Obiettivo dichiarato del cantiere guidato da Giorgio Scarani è “realizzare un’imbarcazione in grado di rispondere alle esigenze della nautica contemporanea, pensata per garantire comfort, efficienza e versatilità in ogni stagione dell’anno”. Il nuovo Rio non sarà, dunque, uno yacht per l’estate: il progetto è stato concepito tenendo conto della richiesta crescente di armatori che desiderano una barca utilizzabile tutto l’anno, realmente abitabile, dotata di spazi vivibili sia all’aperto che al chiuso.
Basato sulla medesima carena del Rio 50 Daytona, il progetto è stato concepito dunque per fare in modo che il nuovo Sport Coupé 50 possa essere vissuto 365 giorni l’anno, superando il concetto tradizionale di utilizzo limitato ai soli mesi estivi. “E’ una vera world boat, versatile e capace di adattarsi ad ogni contesto” dicono in cantiere, svelando che tra gli obiettivi dichiarati c’è la conquista di mercati anche molto diversi tra loro, dal Mediterraneo al Nord Europa.
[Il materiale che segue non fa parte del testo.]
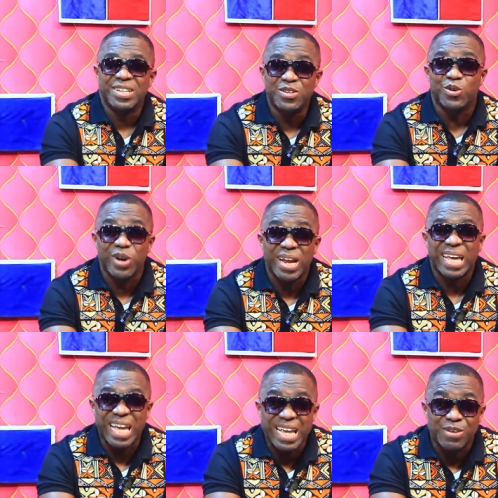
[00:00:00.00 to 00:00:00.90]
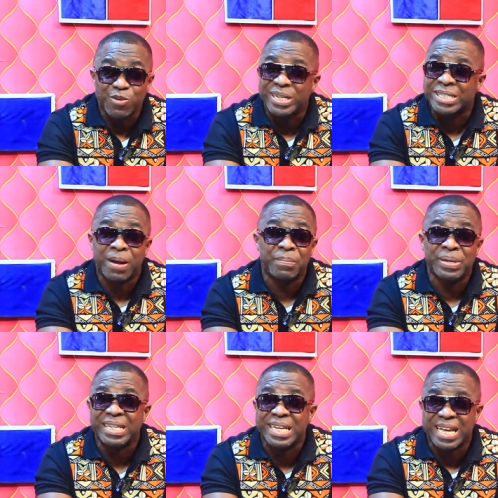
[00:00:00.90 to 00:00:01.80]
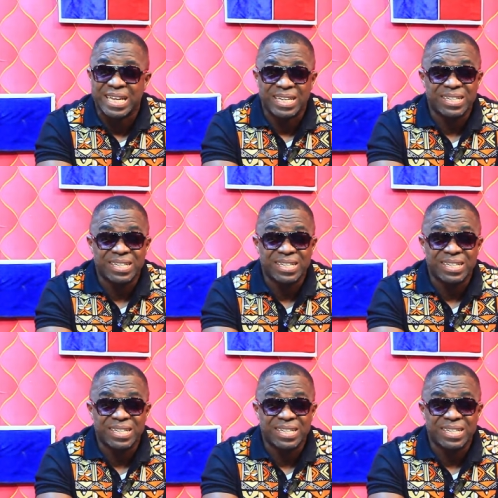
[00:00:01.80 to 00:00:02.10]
you go like, hey, what is happening here?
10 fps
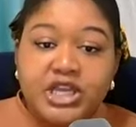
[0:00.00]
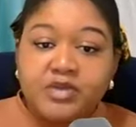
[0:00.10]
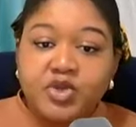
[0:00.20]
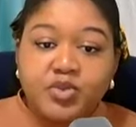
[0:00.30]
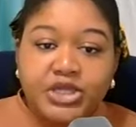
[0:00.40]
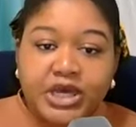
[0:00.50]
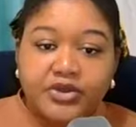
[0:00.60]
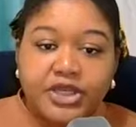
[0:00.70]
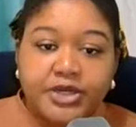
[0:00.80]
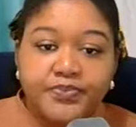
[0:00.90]
game you put
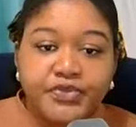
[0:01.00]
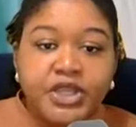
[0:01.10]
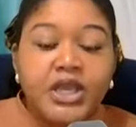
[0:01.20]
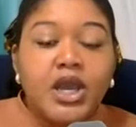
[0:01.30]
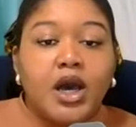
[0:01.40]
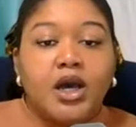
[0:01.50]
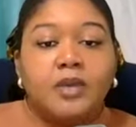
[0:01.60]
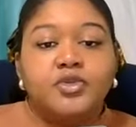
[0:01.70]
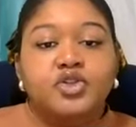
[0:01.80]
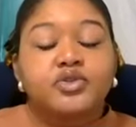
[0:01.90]
out there,
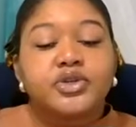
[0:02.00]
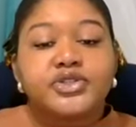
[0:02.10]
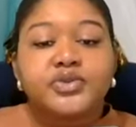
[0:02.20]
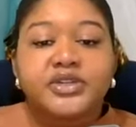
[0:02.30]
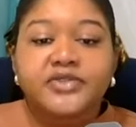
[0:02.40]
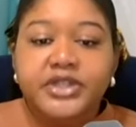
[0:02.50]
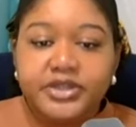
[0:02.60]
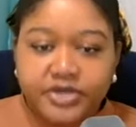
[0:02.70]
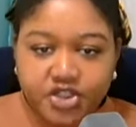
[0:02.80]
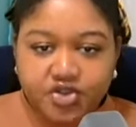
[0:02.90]
you're going to give
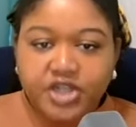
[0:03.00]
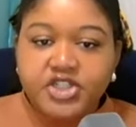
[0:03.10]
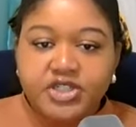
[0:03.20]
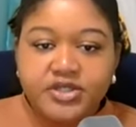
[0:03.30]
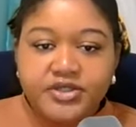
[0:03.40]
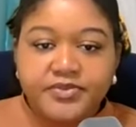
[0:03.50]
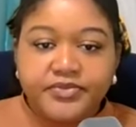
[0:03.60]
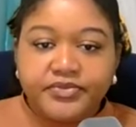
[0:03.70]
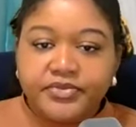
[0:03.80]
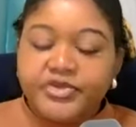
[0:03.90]
clear instructions.
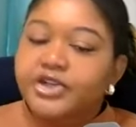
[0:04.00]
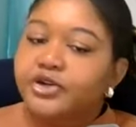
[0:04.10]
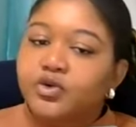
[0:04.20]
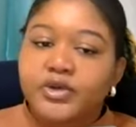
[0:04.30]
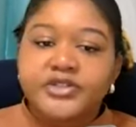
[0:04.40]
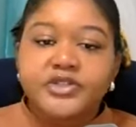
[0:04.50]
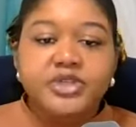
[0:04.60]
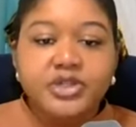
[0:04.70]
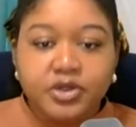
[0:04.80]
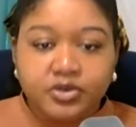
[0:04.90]
There are going to
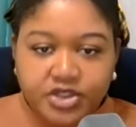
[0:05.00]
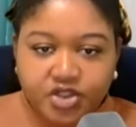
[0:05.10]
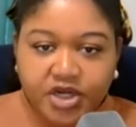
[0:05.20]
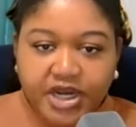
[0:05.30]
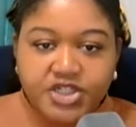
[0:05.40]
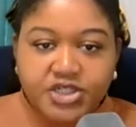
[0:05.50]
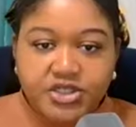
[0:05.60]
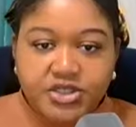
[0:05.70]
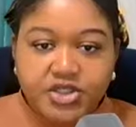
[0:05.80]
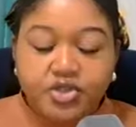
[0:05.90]
be no
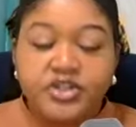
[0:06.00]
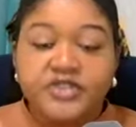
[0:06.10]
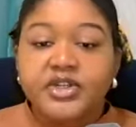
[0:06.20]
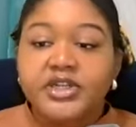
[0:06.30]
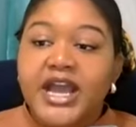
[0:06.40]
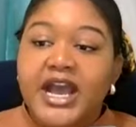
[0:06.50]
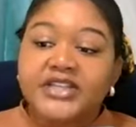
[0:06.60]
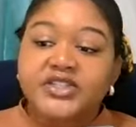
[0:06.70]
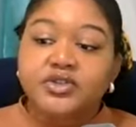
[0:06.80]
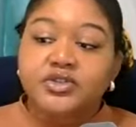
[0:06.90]
distractions. You're even going to
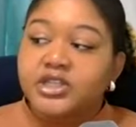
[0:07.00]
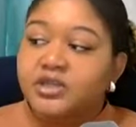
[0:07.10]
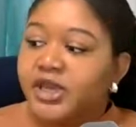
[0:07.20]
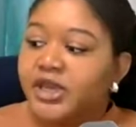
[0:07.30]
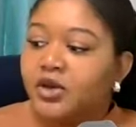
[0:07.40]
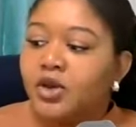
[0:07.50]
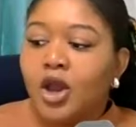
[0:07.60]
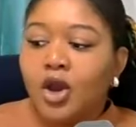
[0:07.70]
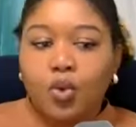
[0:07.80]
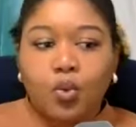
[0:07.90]
ask your team, hey,
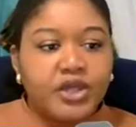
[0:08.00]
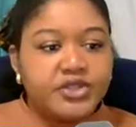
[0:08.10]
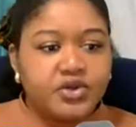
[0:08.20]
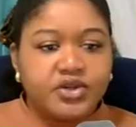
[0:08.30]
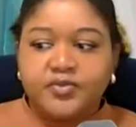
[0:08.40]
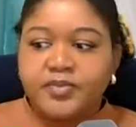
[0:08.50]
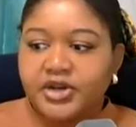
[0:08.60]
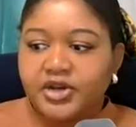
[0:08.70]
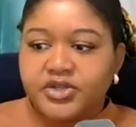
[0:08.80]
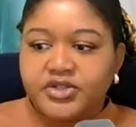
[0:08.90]
what sort of
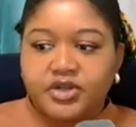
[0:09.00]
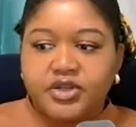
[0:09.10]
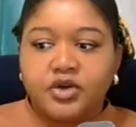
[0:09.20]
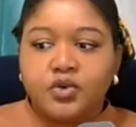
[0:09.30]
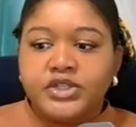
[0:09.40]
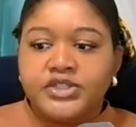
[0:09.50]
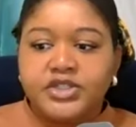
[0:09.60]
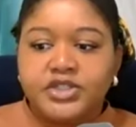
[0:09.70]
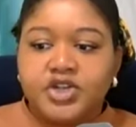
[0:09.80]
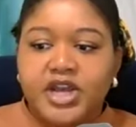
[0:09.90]
barriers are there? What's
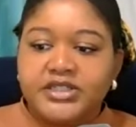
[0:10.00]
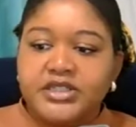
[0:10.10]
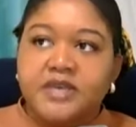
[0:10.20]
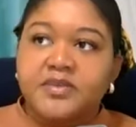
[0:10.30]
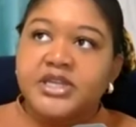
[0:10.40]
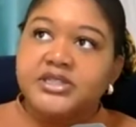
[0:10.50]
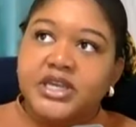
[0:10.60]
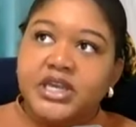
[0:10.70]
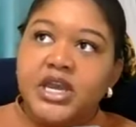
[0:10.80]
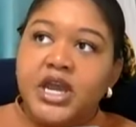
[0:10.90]
distracting? They might
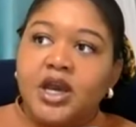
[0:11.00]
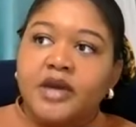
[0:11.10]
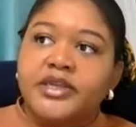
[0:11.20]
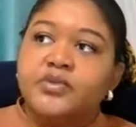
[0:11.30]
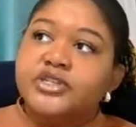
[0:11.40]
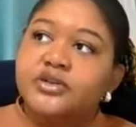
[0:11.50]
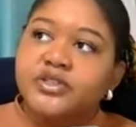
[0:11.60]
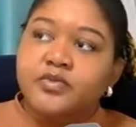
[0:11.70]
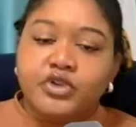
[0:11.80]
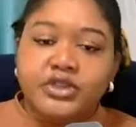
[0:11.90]
say, can we turn
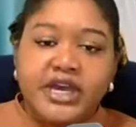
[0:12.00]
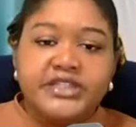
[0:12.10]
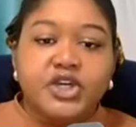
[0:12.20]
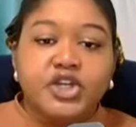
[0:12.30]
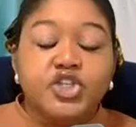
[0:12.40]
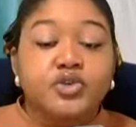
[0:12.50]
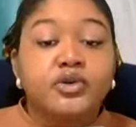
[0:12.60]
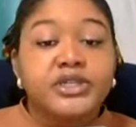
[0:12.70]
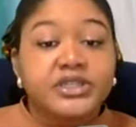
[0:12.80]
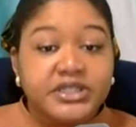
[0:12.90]
some more lights on? You're
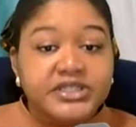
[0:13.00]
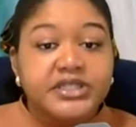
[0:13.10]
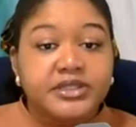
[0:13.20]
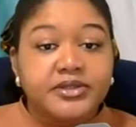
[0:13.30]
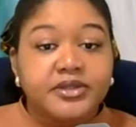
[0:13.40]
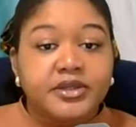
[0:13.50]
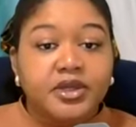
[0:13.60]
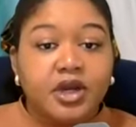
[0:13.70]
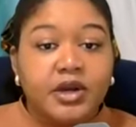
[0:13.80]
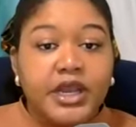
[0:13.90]
going to listen.
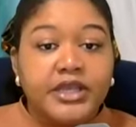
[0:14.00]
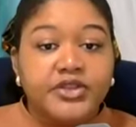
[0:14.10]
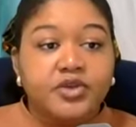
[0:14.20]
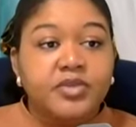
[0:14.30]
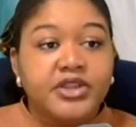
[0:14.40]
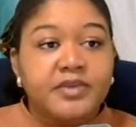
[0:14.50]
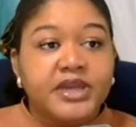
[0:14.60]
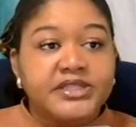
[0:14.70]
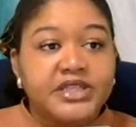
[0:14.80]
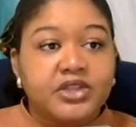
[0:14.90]
All right. They
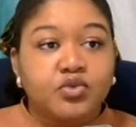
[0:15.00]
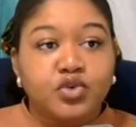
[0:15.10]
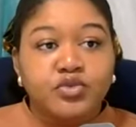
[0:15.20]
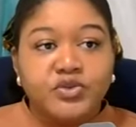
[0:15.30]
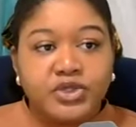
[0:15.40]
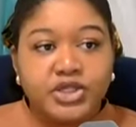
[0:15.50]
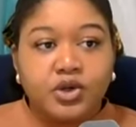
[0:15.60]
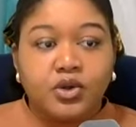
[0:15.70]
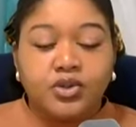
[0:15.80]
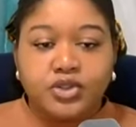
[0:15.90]
might say the room is really
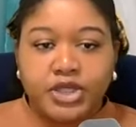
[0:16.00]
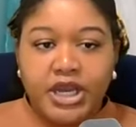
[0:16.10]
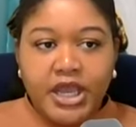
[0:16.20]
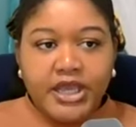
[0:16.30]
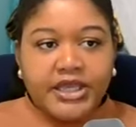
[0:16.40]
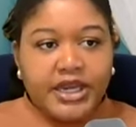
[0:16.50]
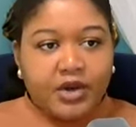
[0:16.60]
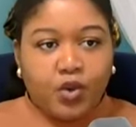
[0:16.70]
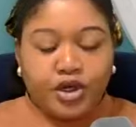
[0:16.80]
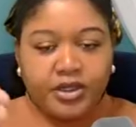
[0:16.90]
cold, or can
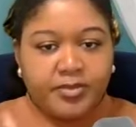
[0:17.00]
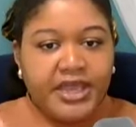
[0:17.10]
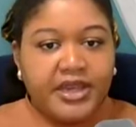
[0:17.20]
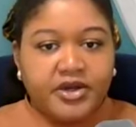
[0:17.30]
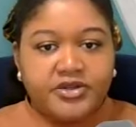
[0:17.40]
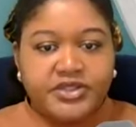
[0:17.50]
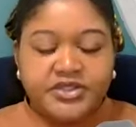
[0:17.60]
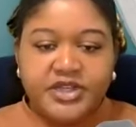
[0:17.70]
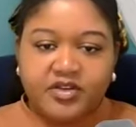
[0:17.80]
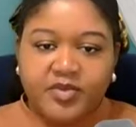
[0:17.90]
I work in pairs
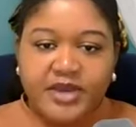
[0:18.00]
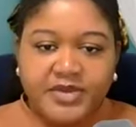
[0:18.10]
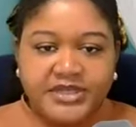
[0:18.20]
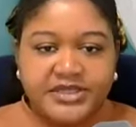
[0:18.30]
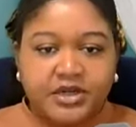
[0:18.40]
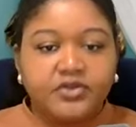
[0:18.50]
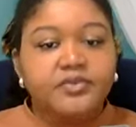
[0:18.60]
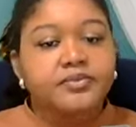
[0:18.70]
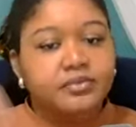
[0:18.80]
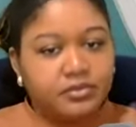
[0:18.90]
instead of by
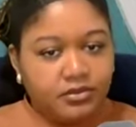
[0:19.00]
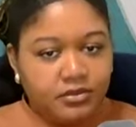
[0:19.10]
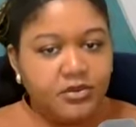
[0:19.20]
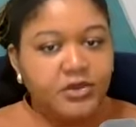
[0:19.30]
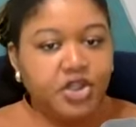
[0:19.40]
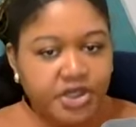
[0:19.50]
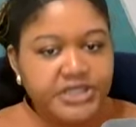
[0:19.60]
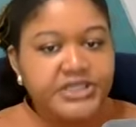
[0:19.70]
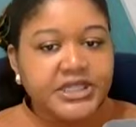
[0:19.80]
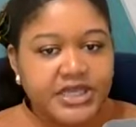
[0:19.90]
myself? You're going
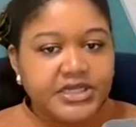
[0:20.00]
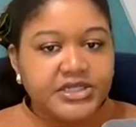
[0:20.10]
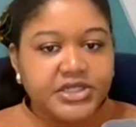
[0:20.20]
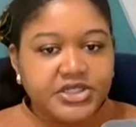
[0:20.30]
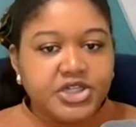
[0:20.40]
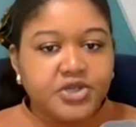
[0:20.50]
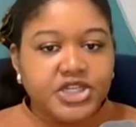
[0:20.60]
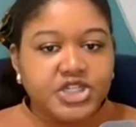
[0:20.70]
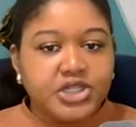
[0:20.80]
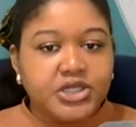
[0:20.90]
to take that into
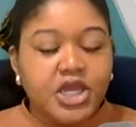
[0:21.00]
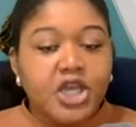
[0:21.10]
consideration.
Grazie ai primi rendering diffusi dal cantiere si delinea comunque l’arrivo di una imbarcazione planante di aspetto sportivo. Il design è firmato, come tradizione in casa Rio, da Marino Alfano, il quale ha puntato tutto sulla capacità di far convivere sportività e abitabilità. E il design, dunque, si distingue per soluzioni estetiche che richiamano dinamismo, ma anche eleganza e abitabilità. Il salone, in particolare, è completamente richiudibile ed è prevista la possibilità di modulare la temperatura interna.
Gli spazi interni sono luminosi e modulabili. Il salone, per esempio, è progettato per offrire massima apertura e connessione con l’esterno, grazie a due grandi vetrate laterali, apribili elettricamente. La barca può così trasformarsi in pochi secondi da ambiente completamente aperto a spazio protetto e climatizzato.
Sottocoperta sono previste tre cabine: l’armatoriale a centro barca, con accesso diretto al bagno e doccia separata; cabina VIP a prua, con bagno accessibile dal corridoio e doccia separata; terza cabina, con due letti a castello, trasformabile su richiesta in cabina marinaio con accesso indipendente dalla tuga.
Elemento distintivo è la scala a chiocciola, ispirata agli anni ’80, progettata come dettaglio di stile. Originale (ma disponibile solo a richiesta) il frigorifero a colonna nel corridoio sottocoperta. La configurazione di coperta è un’innovativa soluzione ibrida tra walkaround e trincarino con falchetta, pensata per garantire sicurezza e facilità di movimento. Il pozzetto di prua è dotato di panche integrate, tavolino asportabile, scarichi a grandi masse per la massima sicurezza anche con mare formato. Di serie è presente un hangar di poppa per un tender compatto. Su richiesta, può essere configurato per ospitare un tender idrogetto, completo di sistema di alaggio e varo.
In linea con le preferenze della clientela continua anche per questo nuovo modello la scelta del cantiere di montare motori in linea d’asse: il nuovo Sport Coupé 50 è equipaggiato dunque con 2 motori Cummins da 600 hp. A richiesta sarà possibile, però, disporre anche di motori più potenti (due Cummins da 715 hp), grazie ai quali il cantiere prevede velocità di punta di 35 nodi. In funzione del comfort è prevista per entrambe le motorizzazioni la predisposizione per lo stabilizzatore giroscopico. Ancora non comunicato il prezzo.